Former Ferrari chairman and CEO Sergio Marchionne has passed away at the age of 66, just days after the company announced a succession plan.
Marchionne had entered hospital for a shoulder operation, but after surgery his condition deteriorated rapidly, with reports suggesting that an embolism had led to a coma.
On July 21 Ferrari reported that it had “learned with deep sadness during its meeting today that chairman and CEO Sergio Marchionne will be unable to return to work.” It was announced that John Elkann would become chairman, and Louis C Camilleri was named as CEO.
In a statement issued on Wednesday Elkann, the grandson of former Fiat boss Gianni Agnelli, said: “Unfortunately, what we feared has come to pass.

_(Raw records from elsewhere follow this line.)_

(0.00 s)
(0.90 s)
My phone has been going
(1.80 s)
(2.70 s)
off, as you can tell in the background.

Sergio Marchionne, man and friend, is gone.
“I believe that the best way to honour his memory is to build on the legacy he left us, continuing to develop the human values of responsibility and openness of which he was the most ardent champion.”

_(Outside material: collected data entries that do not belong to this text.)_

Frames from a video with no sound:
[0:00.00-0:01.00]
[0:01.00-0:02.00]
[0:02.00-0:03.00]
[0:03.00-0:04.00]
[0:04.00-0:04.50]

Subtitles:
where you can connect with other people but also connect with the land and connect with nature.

Formula One CEO Chase Carey has led racing’s tributes to former Ferrari president Sergio Marchionne, who died on Wednesday.

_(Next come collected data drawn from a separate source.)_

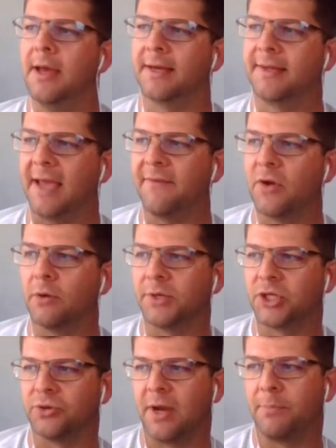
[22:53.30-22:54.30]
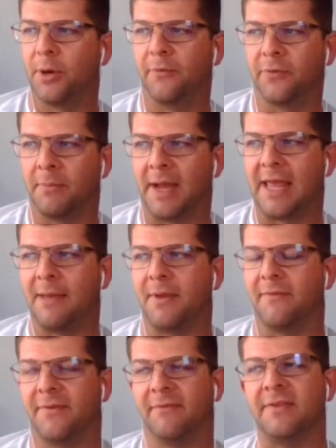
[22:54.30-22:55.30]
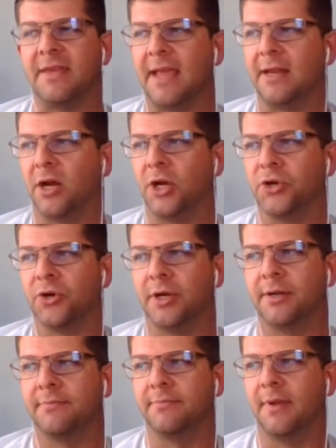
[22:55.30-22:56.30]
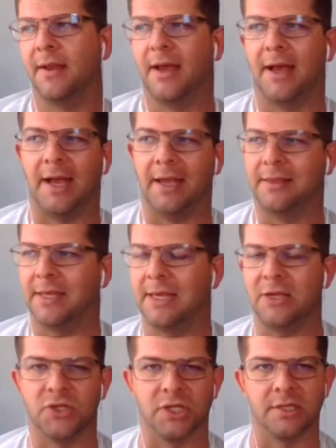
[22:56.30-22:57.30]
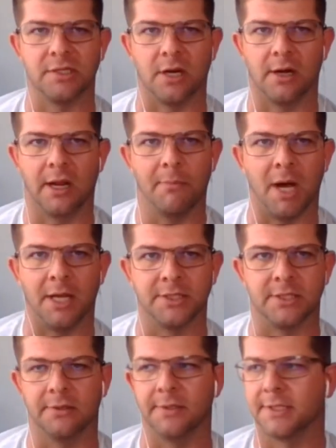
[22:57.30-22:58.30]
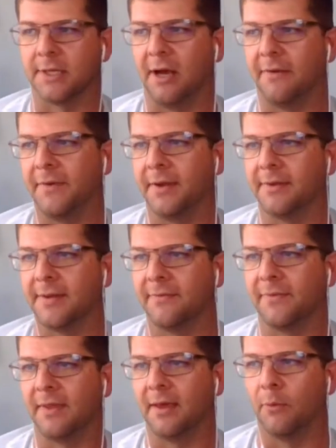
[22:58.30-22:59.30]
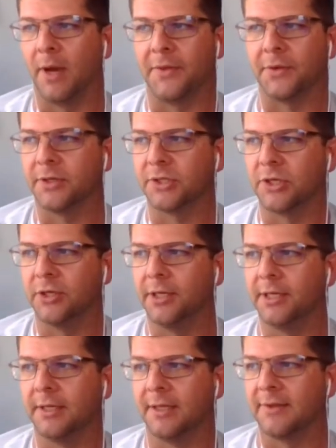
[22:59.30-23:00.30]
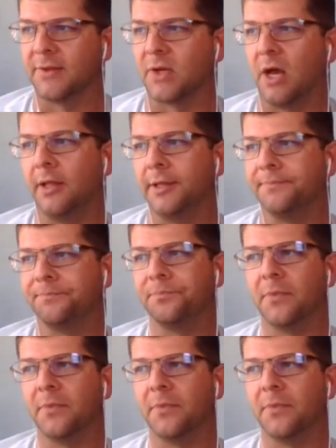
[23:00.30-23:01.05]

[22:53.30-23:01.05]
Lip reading: Xavier Restrepo for Miami, 5,800. I think he's just a target monster in this offense. If the weather is good and it's solid,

Marchionne, who was 66, died after complications from surgery in Zurich.
“We are deeply saddened by the passing of Sergio Marchionne,” said Carey. “He was a great leader of not just Formula 1 and the automobile world, but the business world overall.
“He led with great passion, energy and insight, and inspired all around him. His contributions to Formula 1 are immeasurable. He was also a true friend to all of us and he will be deeply missed. At this difficult time we extend our deepest sympathies to his family, friends and colleagues.”
Marchionne, who was Italian and Canadian, replaced Luca di Montezemolo at the head of Ferrari in 2014 — with the famous Italian scuderia a fading force in the sport.
Ferrari was the most successful team in F1 but won the last of its 16 constructors titles in 2008.